The southern Saxon army, led by Bishop Anselm of Havelberg and Albert the Bear, moved toward Pomerania, probably cooperating with the Poles. Part of the army laid siege to Demmin on the river Peene but gave up in September and returned home. Another part invested Stettin. The people of Stettin demonstrated their Christian faith by displaying crosses on the walls, and through their bishop, Adalbert, they rebuked the crusaders for wishing to conquer the land instead of strengthening the faith by preaching. Having lost many knights without taking the town, the crusaders finally decided to make peace with the Pomeranian prince, Ratibor, and return home. Next year Ratibor appeared in Havelberg in order to profess his Christian faith as he had received it from Otto of Bamberg. In choosing to target Stettin, Albert the Bear and the archbishopric of Magdeburg probably hoped to achieve precisely what they had failed to accomplish through Otto’s mission in 1128: to bring Pomerania under their influence.
Consequences
The poor results of the Wendish Crusade (one pagan temple is recorded to have been destroyed) led to severe criticism from several quarters.

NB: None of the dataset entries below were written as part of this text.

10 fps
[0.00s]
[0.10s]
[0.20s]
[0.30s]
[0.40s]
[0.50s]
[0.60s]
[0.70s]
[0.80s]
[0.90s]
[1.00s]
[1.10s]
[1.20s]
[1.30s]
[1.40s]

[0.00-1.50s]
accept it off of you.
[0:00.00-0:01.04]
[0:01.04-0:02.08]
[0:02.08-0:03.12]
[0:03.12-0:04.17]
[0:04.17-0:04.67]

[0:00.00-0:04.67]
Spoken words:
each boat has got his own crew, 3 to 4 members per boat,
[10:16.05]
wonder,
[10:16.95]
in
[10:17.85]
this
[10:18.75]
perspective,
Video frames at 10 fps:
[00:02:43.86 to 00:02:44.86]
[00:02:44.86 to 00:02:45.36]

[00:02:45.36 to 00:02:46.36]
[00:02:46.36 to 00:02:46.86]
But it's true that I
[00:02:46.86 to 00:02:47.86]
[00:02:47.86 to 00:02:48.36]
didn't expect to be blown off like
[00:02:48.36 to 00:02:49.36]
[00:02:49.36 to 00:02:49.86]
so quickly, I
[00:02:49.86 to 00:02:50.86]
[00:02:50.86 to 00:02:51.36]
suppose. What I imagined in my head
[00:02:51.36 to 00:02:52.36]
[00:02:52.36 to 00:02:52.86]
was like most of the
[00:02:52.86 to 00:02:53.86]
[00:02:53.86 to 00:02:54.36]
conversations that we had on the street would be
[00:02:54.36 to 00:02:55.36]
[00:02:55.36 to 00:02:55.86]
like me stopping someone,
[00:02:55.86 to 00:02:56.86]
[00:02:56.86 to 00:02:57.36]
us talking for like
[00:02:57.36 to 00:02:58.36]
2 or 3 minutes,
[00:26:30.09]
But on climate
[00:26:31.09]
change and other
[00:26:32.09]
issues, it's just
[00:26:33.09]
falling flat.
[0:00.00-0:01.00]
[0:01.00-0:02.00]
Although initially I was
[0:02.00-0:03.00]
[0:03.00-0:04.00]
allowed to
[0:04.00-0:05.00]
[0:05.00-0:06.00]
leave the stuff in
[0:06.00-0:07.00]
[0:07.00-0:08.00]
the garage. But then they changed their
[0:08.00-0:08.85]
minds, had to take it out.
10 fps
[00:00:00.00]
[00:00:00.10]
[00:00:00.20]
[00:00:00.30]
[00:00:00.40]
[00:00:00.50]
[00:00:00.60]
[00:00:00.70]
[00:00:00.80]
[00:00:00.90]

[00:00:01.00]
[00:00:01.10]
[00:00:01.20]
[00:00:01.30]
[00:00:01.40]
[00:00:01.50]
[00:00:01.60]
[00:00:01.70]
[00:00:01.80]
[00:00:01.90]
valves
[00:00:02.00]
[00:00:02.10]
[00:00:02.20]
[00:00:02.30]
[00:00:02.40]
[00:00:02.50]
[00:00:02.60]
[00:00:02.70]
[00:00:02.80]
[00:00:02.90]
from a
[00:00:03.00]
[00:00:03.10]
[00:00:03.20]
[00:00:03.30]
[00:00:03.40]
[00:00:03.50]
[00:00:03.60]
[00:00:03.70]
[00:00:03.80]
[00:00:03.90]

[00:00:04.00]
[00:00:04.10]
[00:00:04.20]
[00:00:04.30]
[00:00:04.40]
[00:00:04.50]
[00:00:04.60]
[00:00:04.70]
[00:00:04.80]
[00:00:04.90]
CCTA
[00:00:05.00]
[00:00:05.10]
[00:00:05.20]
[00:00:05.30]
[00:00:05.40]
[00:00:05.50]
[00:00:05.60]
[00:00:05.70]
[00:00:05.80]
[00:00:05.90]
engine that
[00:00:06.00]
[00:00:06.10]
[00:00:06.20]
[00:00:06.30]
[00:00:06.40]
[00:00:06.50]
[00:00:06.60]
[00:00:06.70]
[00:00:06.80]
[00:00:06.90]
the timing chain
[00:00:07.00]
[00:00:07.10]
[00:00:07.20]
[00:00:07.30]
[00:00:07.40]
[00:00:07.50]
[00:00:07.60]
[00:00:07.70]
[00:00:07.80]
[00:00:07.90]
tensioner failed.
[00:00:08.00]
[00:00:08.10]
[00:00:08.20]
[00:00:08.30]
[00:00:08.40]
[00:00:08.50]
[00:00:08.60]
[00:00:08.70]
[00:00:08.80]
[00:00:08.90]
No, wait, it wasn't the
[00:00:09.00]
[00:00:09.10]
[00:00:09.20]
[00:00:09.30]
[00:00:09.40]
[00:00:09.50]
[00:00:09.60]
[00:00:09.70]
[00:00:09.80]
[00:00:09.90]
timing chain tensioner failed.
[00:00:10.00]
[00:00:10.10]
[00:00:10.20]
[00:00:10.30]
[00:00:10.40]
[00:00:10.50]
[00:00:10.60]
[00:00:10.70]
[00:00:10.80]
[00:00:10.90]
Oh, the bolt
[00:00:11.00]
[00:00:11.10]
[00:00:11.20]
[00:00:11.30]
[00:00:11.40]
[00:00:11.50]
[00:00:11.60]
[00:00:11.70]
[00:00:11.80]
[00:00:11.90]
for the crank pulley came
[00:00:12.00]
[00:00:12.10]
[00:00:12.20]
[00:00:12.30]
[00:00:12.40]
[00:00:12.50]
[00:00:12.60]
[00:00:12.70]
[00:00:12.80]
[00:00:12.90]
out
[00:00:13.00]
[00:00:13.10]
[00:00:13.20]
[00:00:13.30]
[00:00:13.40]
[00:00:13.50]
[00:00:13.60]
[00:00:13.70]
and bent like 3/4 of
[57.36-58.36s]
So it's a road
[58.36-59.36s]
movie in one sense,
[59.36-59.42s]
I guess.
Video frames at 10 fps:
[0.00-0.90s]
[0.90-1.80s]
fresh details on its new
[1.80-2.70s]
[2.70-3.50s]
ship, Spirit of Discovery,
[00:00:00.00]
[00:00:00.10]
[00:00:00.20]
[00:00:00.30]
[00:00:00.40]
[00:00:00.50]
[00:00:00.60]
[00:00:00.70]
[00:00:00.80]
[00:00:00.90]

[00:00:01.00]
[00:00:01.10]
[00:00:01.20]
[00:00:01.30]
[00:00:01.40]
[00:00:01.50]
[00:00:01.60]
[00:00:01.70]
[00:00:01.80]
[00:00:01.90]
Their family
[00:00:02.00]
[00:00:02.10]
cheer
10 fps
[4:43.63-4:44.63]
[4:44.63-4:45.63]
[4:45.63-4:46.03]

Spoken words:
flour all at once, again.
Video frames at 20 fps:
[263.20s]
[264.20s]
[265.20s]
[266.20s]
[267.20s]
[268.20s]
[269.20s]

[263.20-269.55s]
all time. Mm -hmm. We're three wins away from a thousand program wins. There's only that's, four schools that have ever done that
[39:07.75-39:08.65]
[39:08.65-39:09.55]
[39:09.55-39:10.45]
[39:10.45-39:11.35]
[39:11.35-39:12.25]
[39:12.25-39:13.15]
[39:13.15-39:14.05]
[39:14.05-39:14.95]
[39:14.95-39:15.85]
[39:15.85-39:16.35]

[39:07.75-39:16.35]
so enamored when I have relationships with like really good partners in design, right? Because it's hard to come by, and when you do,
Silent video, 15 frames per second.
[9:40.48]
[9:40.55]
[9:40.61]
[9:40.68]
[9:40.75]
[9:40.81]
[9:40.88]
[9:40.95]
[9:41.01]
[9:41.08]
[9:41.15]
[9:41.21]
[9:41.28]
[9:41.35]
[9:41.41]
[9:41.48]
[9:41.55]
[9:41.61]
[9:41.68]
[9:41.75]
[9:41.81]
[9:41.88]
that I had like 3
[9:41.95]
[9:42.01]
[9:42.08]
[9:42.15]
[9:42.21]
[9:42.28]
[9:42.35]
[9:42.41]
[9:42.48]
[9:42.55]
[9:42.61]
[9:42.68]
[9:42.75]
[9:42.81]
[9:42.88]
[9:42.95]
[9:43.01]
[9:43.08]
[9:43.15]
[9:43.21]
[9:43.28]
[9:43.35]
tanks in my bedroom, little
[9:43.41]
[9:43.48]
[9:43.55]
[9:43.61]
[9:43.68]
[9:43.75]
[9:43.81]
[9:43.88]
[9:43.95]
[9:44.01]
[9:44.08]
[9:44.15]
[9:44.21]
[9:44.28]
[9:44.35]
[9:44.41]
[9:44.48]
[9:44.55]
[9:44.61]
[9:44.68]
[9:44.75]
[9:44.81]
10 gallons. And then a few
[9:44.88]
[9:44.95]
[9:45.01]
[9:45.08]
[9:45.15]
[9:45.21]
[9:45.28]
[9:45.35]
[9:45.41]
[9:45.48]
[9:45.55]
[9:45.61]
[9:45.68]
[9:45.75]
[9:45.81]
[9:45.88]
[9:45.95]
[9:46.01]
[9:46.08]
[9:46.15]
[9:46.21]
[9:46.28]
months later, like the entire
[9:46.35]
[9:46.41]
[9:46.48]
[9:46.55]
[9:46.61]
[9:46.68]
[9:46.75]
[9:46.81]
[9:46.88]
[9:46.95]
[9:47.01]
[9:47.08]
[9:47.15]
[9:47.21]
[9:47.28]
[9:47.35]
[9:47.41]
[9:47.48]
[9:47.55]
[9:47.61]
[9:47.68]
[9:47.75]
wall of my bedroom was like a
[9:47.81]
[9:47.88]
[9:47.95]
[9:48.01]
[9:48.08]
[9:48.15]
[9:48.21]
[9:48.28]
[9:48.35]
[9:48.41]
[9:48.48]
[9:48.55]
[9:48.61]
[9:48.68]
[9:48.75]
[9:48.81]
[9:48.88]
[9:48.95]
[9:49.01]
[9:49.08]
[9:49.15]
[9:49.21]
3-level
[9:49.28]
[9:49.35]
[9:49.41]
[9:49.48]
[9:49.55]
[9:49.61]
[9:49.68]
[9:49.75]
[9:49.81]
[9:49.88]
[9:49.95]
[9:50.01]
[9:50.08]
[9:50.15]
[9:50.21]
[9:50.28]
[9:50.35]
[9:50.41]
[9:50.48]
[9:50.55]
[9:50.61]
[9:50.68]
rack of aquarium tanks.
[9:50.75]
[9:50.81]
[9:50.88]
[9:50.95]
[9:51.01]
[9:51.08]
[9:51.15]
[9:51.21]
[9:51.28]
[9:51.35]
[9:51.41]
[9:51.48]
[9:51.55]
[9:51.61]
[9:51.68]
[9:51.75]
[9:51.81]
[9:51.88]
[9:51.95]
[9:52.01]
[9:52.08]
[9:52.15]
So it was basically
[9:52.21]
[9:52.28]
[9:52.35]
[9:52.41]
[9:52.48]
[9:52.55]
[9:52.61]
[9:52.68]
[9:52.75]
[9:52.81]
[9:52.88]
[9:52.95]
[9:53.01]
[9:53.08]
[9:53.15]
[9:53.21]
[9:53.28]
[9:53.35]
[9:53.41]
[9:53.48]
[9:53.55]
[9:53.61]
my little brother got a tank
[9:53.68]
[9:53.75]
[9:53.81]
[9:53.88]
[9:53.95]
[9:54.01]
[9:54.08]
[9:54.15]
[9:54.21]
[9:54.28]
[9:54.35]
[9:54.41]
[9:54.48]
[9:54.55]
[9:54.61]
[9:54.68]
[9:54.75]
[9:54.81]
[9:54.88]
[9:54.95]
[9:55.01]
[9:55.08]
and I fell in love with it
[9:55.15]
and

Helmold of Bosau, with hindsight, explained the crusaders’ lame performance by their disinclination to devastate the land they saw as future possessions. Yet even if the crusade accomplished little, it did begin a kind of permanent crusade against the Wends throughout the remainder of the twelfth century, perhaps still based on the bull Divini dispensatione. Step by step, the Wends were converted and subjugated to foreign rule. In 1157 Albert the Bear finally managed to make good his title as margrave of Brandenburg by capturing the town of Brandenburg itself. Soon afterward Henry the Lion intensified his activity among the Wends, partly in collaboration and partly in competition with a rejuvenated Denmark under Valdemar I the Great. During the 1160s most of the Wends along the Baltic coast between the Oder and Elbe were brought under either Saxon or Danish rule, culminating in the Danish conquest of the important temple-fortress at Arkona. When Henry the Lion fell out with Emperor Frederick I Barbarossa in 1180, the Danes managed to take political control over most of the region as a basis for their further crusades into, and temporary domination of, the Baltic region.
The Saxon-Danish expansion was accompanied by colonization by peasants from northern Germany, Holland, and Frisia, similar to that which Albert the Bear had begun in his territory in the 1130s. This gave rise to a layer of indigenous Germanized princes, who managed to stay in power as vassals, while Wendish peasant villages managed to coexist with German settlements for several centuries. By the end of the twelfth century churches and monasteries had been established in all former pagan regions and linked to one or other of the surrounding archbishoprics. Only the Pomeranian church, now centered in Kammin (mod. Kamien Pomorski, Poland), managed to remain exempt.